Peccato che in un articolo su di un festival del genere, la musica debba inevitabilmente finire in secondo piano. Eppure – nonostante le numerose defezioni – di musica buona (o potenzialmente tale) ce n’era.
Belli i concerti di Settlefish e …A Toys Orchestra, sebbene entrambi “provati” psicologicamente da soundcheck estenuanti. Come sempre molto tirati e precisi i primi, capaci di proiettare gli ascoltatori in un vortice di chitarre inebrianti, e di stuzzicarli con una sezione ritmica nervosa ed incisiva. Bravi anche i secondi, nel fondere melodie cristalline e schitarrate “sporche”, rimandi al pop 60’s e all’indie-rock “classico” di Pavement, Blonde Redhead etc.
Incomprensibile la scelta di proporre il particolarissimo progetto “The Merola Matrix” di Hugo Race in un contesto del genere, dato che i leggeri sussurri sonori dell’artista australiano venivano letteralmente sommersi dal tunz-tunz del palchetto a fianco (vedi sopra…). Divertente e godibile lo showcase della Warp: beat sminuzzati e improvvise impennate di drum’n’bass “deviata”, un occhio al dancefloor e l’altro alla sperimentazione digitale. Deludente il set di DJ Lord dei Public Enemy, indeciso tra tentazioni patinate (che il pubblico disapprova fischiando senza tanti complimenti) e inevitabili citazioni di hip hop old-school (A Tribe Called Quest, Cypress Hill). Da standing ovation, la lezione di turntablism nel finale. Gli Asian Dub Foundation del 2005 sono solo una copia sbiadita di quella band che una decina di anni fa fece ben parlare di sé, grazie soprattutto ai suoi infuocati live a base di hard-ragga-drum’n’bass-crossover-asian-rock. Di quella formazione non rimane che il dj/dub master e il bassista, contornati – loro malgrado – da un manipolo di cantantucoli/ballerini molto ghetto-style e poca, pochissima sostanza. Un live sciatto e debole.
Gli Zion Train fanno quello che ci si aspetta dagli Zion Train: techno-dub-reggae dai toni roventi e i suoni profondi, sospinto da una bella sezione fiati e la splendida voce della vocalist. DJ Spooky, relegato inspiegabilmente sul palchetto piccolo, dà sfogo al suo proverbiale eclettismo, con un set ad alto tasso di “blackness”, tra sprazzi ragga e oscure pulsazioni funk. Amon Tobin, in versione dj, era tra i nomi più attesi dell’intero cartellone.

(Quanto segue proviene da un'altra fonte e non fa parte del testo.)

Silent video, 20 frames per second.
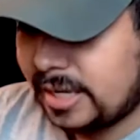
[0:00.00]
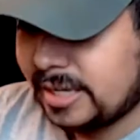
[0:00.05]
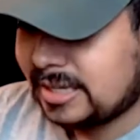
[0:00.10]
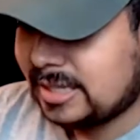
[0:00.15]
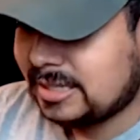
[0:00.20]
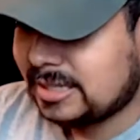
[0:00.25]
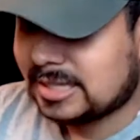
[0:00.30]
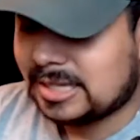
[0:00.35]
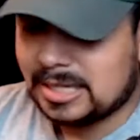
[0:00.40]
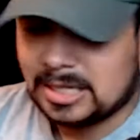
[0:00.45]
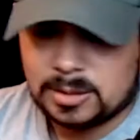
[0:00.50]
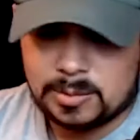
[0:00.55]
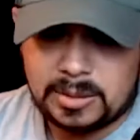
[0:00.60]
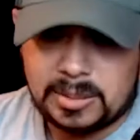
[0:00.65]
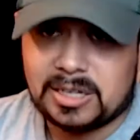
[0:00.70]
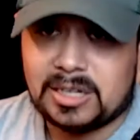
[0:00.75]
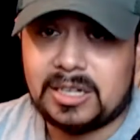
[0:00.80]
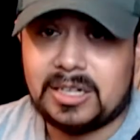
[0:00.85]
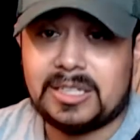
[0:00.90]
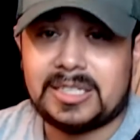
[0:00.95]
these things
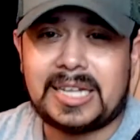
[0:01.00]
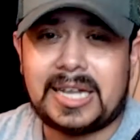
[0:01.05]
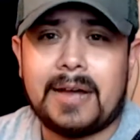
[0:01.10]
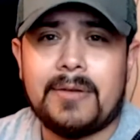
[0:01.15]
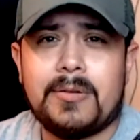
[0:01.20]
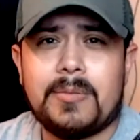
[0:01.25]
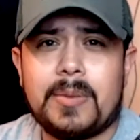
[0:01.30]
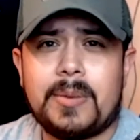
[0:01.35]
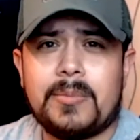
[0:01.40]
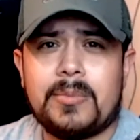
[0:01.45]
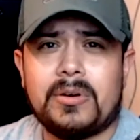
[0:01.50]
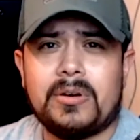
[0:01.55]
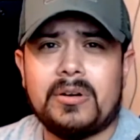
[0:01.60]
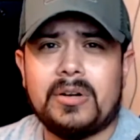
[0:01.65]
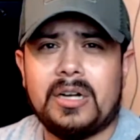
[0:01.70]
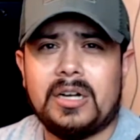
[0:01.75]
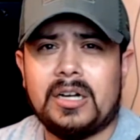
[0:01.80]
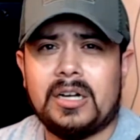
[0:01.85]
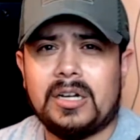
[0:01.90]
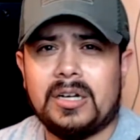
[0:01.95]
because I
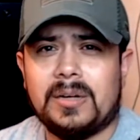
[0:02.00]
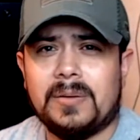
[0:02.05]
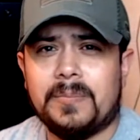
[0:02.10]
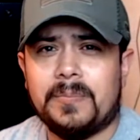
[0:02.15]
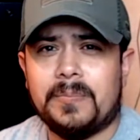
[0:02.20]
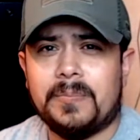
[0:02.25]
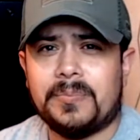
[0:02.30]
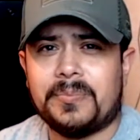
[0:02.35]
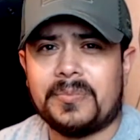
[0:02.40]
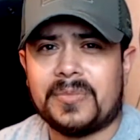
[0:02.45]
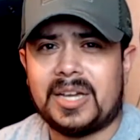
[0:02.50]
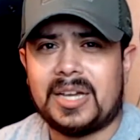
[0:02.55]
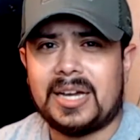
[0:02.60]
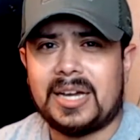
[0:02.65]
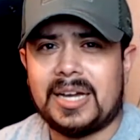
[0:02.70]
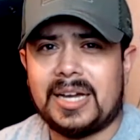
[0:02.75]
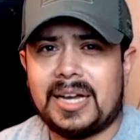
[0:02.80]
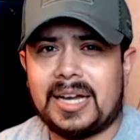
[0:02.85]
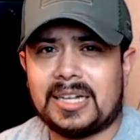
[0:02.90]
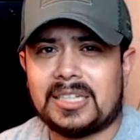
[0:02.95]
remember
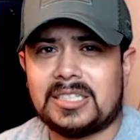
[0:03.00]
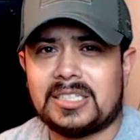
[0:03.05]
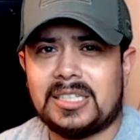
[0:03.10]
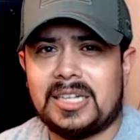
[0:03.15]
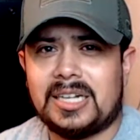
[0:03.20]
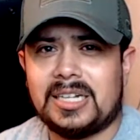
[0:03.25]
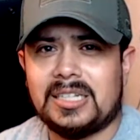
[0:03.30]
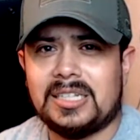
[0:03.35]
I actually had an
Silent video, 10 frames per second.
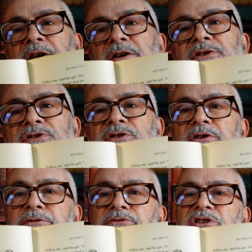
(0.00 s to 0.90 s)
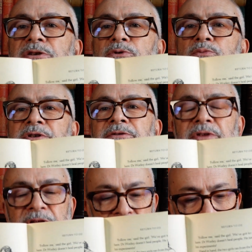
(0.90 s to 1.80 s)
her stuff. She was one of
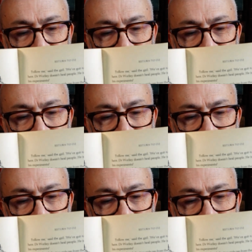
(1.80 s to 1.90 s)
the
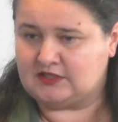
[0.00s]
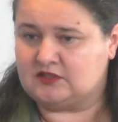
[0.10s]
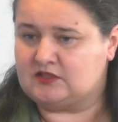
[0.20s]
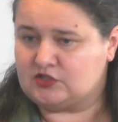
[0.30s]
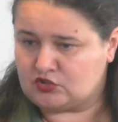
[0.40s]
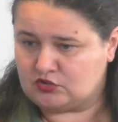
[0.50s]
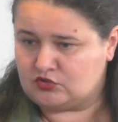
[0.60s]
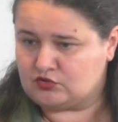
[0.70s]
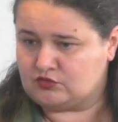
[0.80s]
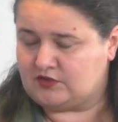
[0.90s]
in addition
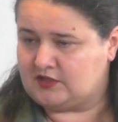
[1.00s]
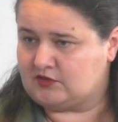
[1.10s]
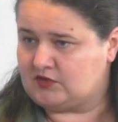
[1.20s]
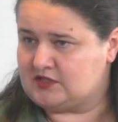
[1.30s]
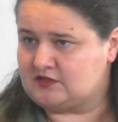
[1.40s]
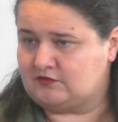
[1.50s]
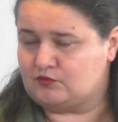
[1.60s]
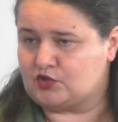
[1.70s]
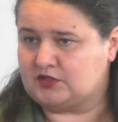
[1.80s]
to the aggressive war,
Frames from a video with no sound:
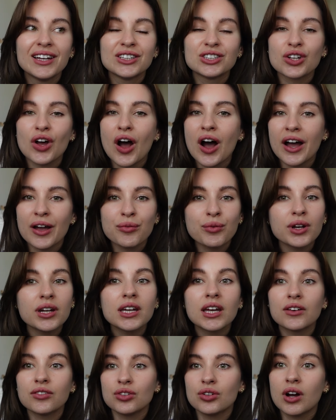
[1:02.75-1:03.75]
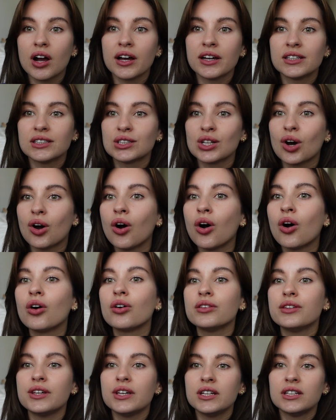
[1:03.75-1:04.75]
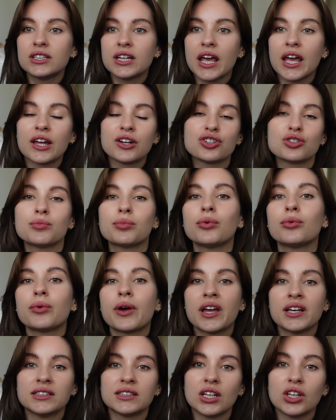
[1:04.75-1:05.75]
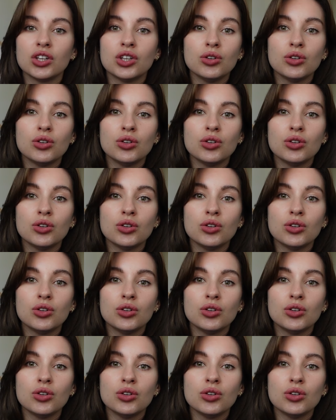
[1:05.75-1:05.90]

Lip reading: So I want to give you guys all the tangible ways that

Un set interessante e ambizioso, poco incline ad accontentare tutti quelli (la maggioranza, probabilmente) che avrebbero voluto semplicemente ballare. Il suo è un flusso in bilico sull’orlo del caos, infarcito di rumorismi, beat liofilizzati, elettronica d’ambiente. Solo a tratti si concede fugaci quanto furiose scorribande drum’n’bass, mentre nel finale ipnotizza ed esalta tutti con intelligenti citazioni di Velvet Underground (!) e Slayer (!!). Il live-set più entusiasmante di questa prima edizione di “Musica d’Alta Quota” è stato a mio avviso quello dell’intramontabile Alexander Robotnick. Sul palco troviamo un Maurizio Dami sorridente e in gran forma, accompagnato dal ben più giovane Robert Eno. I due ci fanno ballare fino allo sfinimento (ballare sulla sabbia sarà pure suggestivo, ma è anche massacrante!) con un electro dai suoni stratificati e i synth taglienti, con incursioni nel passato remoto della carriera di Robotnick, ricco di momenti oggi attuali più che mai. Un beat trascinante cui è impossibile resistere. Una lezione di stile. Addio Musica d’Alta Quota. Ritenta, sarai più fortunata.